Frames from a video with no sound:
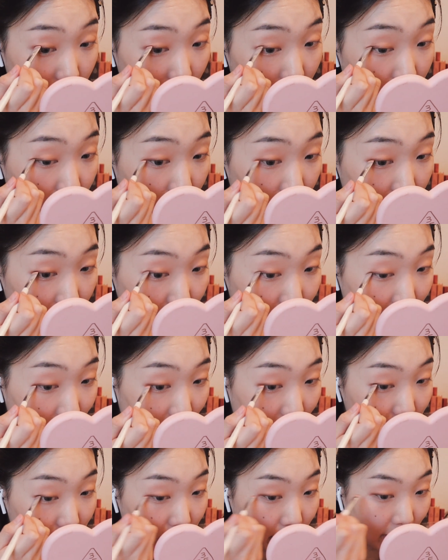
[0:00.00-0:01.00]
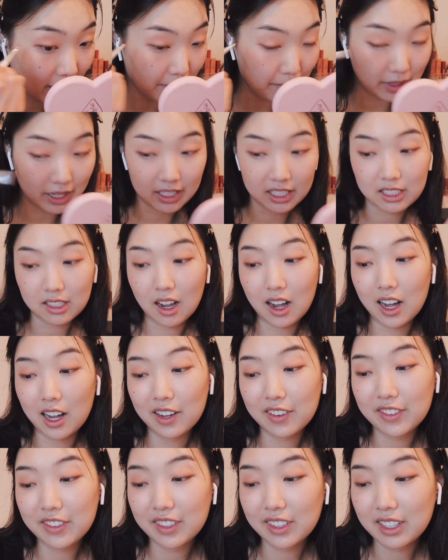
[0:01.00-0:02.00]
Even though sometimes when I'm pissed
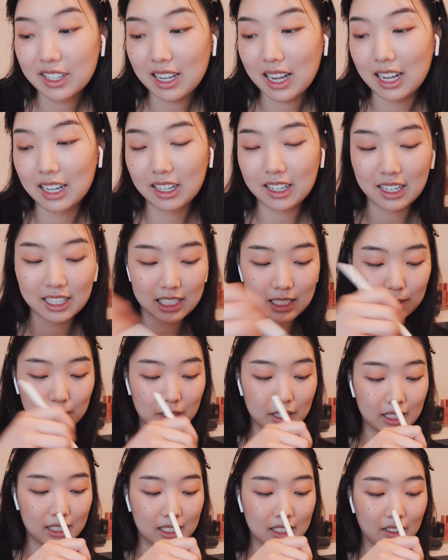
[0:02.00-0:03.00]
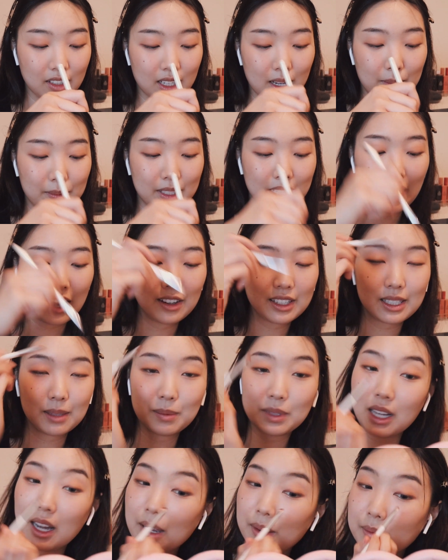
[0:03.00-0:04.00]
off at a customer, it still comes out
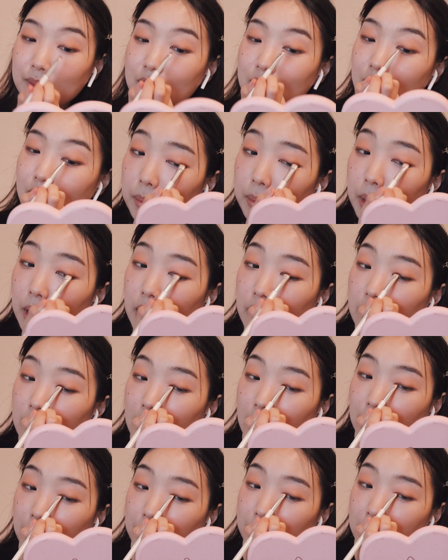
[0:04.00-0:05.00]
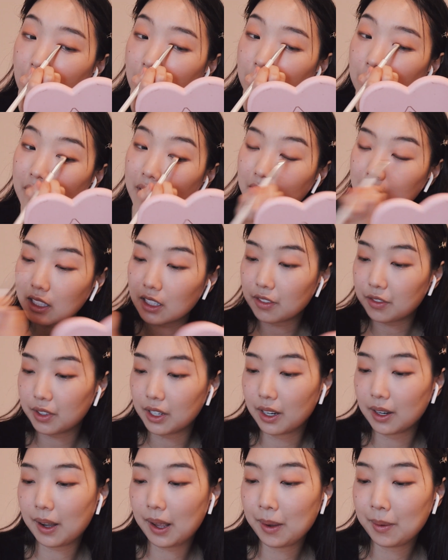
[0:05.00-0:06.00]
sometimes. But yeah, I'm definitely
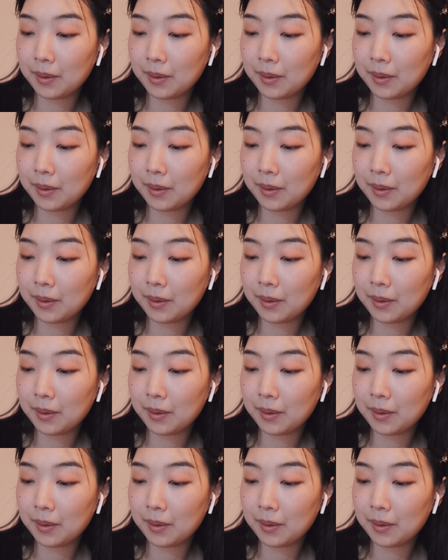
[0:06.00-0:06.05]
different.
● ● ● ● ● ● ●
Exercise instructions
From the line holding "[0:00.00-0:01.00]" through the last line of the material above, each line should be written out exactly, both included; omit the pictures.

Task response
[0:00.00-0:01.00]
[0:01.00-0:02.00]
Even though sometimes when I'm pissed
[0:02.00-0:03.00]
[0:03.00-0:04.00]
off at a customer, it still comes out
[0:04.00-0:05.00]
[0:05.00-0:06.00]
sometimes. But yeah, I'm definitely
[0:06.00-0:06.05]
different.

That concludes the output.